» Entries supplied:
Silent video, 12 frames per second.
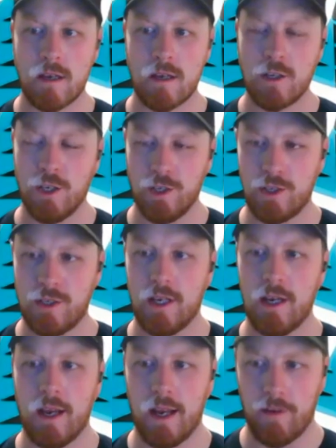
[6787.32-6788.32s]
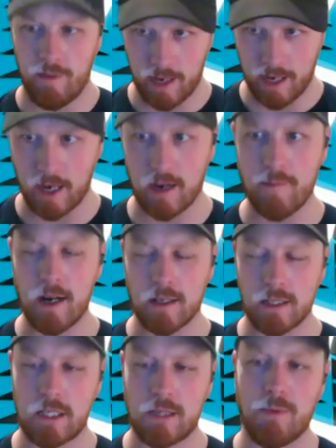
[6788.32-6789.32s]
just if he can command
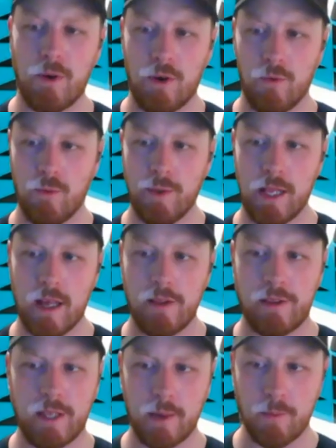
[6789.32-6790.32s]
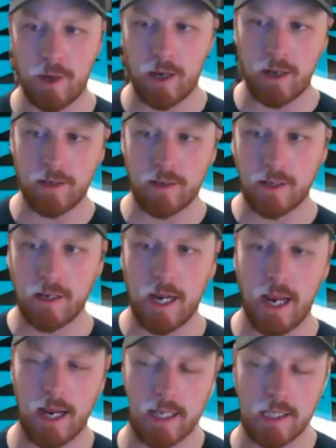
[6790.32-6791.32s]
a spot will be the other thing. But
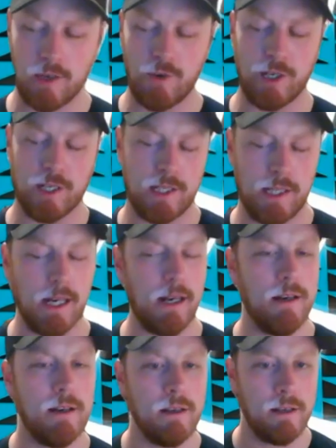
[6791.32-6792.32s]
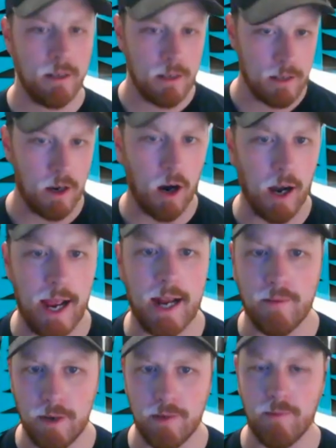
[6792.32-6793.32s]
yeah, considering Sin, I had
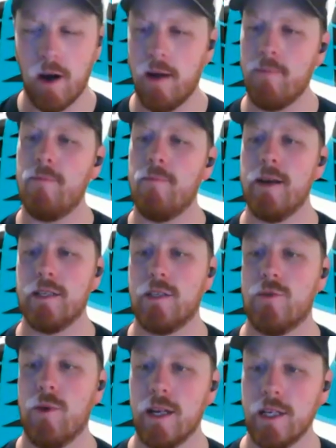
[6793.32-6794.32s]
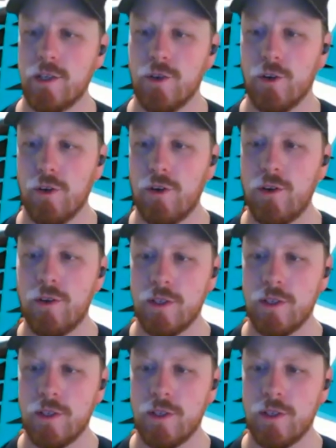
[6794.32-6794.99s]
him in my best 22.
* * *
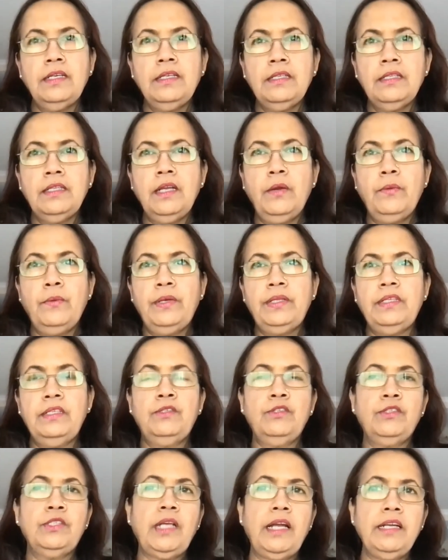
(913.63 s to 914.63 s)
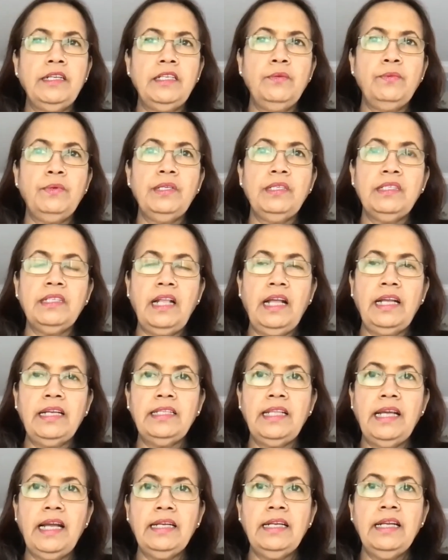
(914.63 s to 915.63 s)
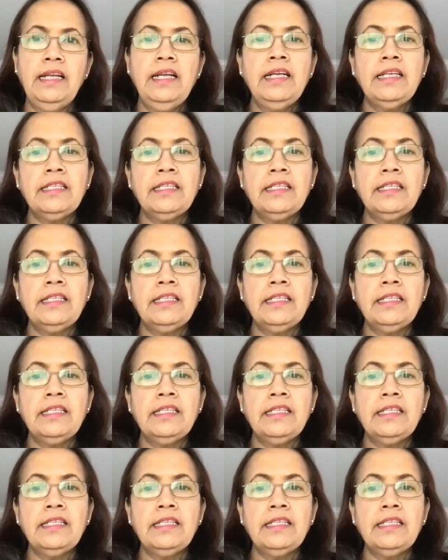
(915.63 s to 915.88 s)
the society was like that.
...
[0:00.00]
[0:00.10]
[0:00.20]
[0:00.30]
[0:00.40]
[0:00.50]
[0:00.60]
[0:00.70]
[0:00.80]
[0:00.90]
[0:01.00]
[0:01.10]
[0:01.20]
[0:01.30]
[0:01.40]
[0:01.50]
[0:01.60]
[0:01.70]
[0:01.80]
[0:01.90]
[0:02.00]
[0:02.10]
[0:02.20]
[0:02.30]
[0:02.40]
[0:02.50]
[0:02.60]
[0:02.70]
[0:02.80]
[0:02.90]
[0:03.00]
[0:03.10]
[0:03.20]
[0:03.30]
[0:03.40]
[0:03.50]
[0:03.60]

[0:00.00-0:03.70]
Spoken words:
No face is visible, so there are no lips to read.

» Task to complete:
Of the lines above, copy only those from the one holding "Silent video, 12 frames per second." to the one holding "[6793.32-6794.32s]", both included, and exclude every image.

» Output for this exercise:
Silent video, 12 frames per second.
[6787.32-6788.32s]
[6788.32-6789.32s]
just if he can command
[6789.32-6790.32s]
[6790.32-6791.32s]
a spot will be the other thing. But
[6791.32-6792.32s]
[6792.32-6793.32s]
yeah, considering Sin, I had
[6793.32-6794.32s]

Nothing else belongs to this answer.